On cross-examination, defense counsel asked Adams if Nelson had ever talked to her about Kimmy before the night of the shooting and she responded that she had heard him talk about Kimmy. (Tr I, 151). Defense counsel impeached Adams with her preliminary examination testimony where she said she did not know Kimmy. (Tr I, 151). Adams said she had heard the name "Kimmy," but she did not know him. (Tr I, 152). On redirect, Adams indicated she told Nelson she did not know who Kimmy was and Nelson told her Kimmy was "Cam" and he had a brother named "Budgie" that Nelson grew up with. (Tr I, 154-155).
Gary Nelson Sr. [hereinafter "Nelson, Sr."] testified he was the victim's father. (Tr I, 157). Nelson, Sr. testified that his son was 25 years old when he died. (Tr I, 157). Nelson, Sr. indicated that Clarence Cowen was his nephew and Cowen was a drug dealer. (Tr I, 157-158). Nelson, Sr. had a conversation with Cowen and based on this conversation he believed there were problems between his son and Cowen. (Tr I, 159).
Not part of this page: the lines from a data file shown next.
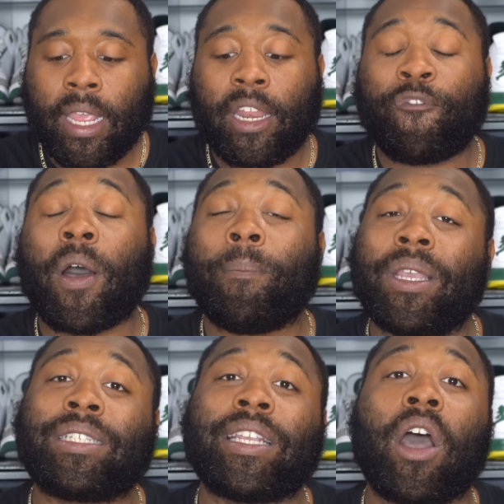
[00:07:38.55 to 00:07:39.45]
And if I
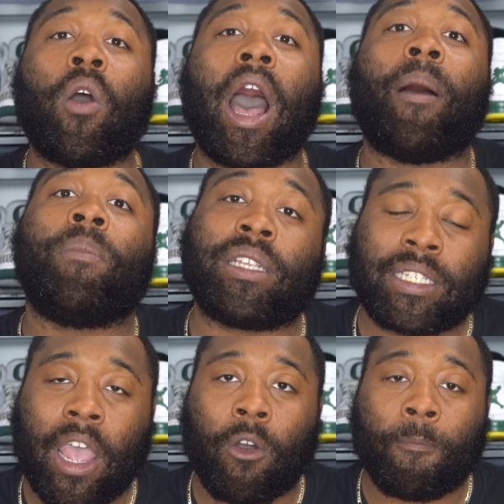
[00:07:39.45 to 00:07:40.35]
miss out, I
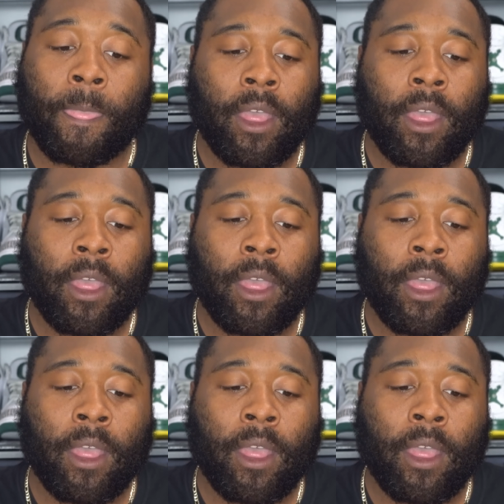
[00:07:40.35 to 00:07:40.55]
miss out."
Nelson, Sr.'s wife observed an altercation between her son and Cowen. (Tr I, 159). Cowen's nickname was "Pig." (Tr I, 159). Nelson, Sr. did not know where Cowen was currently residing. (Tr I, 160). Nelson, Sr. identified Cowen's voice on the disk admitted into evidence, Exhibit 2. Exhibit 2 contained taped recorded conversations originating from the Oakland County Jail to the number 313-465-6102. (Tr I, 112-113, 122-123, 160-161). Nelson, Sr. did not know Defendant but knew Budgie because he played football with Nelson. (Tr I, 162). Budgie had abirthmark over his eye. (Tr I, 163).
Diana Nelson [hereinafter "Diana"] testified she was Nelson's mother. (Tr I, 166). Five or six weeks prior to Nelson's death, Diana saw an altercation between Nelson and Cowen. (Tr I, 167). Diana saw Cowen at the rear of a truck and his brother and cousin were trying to fight her son. (Tr I, 168). Once the fight was over, Cowen told his brother and cousin to get back in the truck and Cowen tried to run over Nelson with his truck. (Tr I, 168). Diana said she knew Budgie because he played football with her son when they were children. (Tr I, 169).
Pontiac Police Officer Don Russell testified that he was dispatched to the crime scene [63 Prall, Pontiac]. (Tr I, 172). Upon arriving at the scene, Russell saw Nelson lying on his back in a pool of blood with three gunshot wounds to the stomach area. (Tr I, 172, 177). Russell also observed a wound to Nelson's side. (Tr I, 178).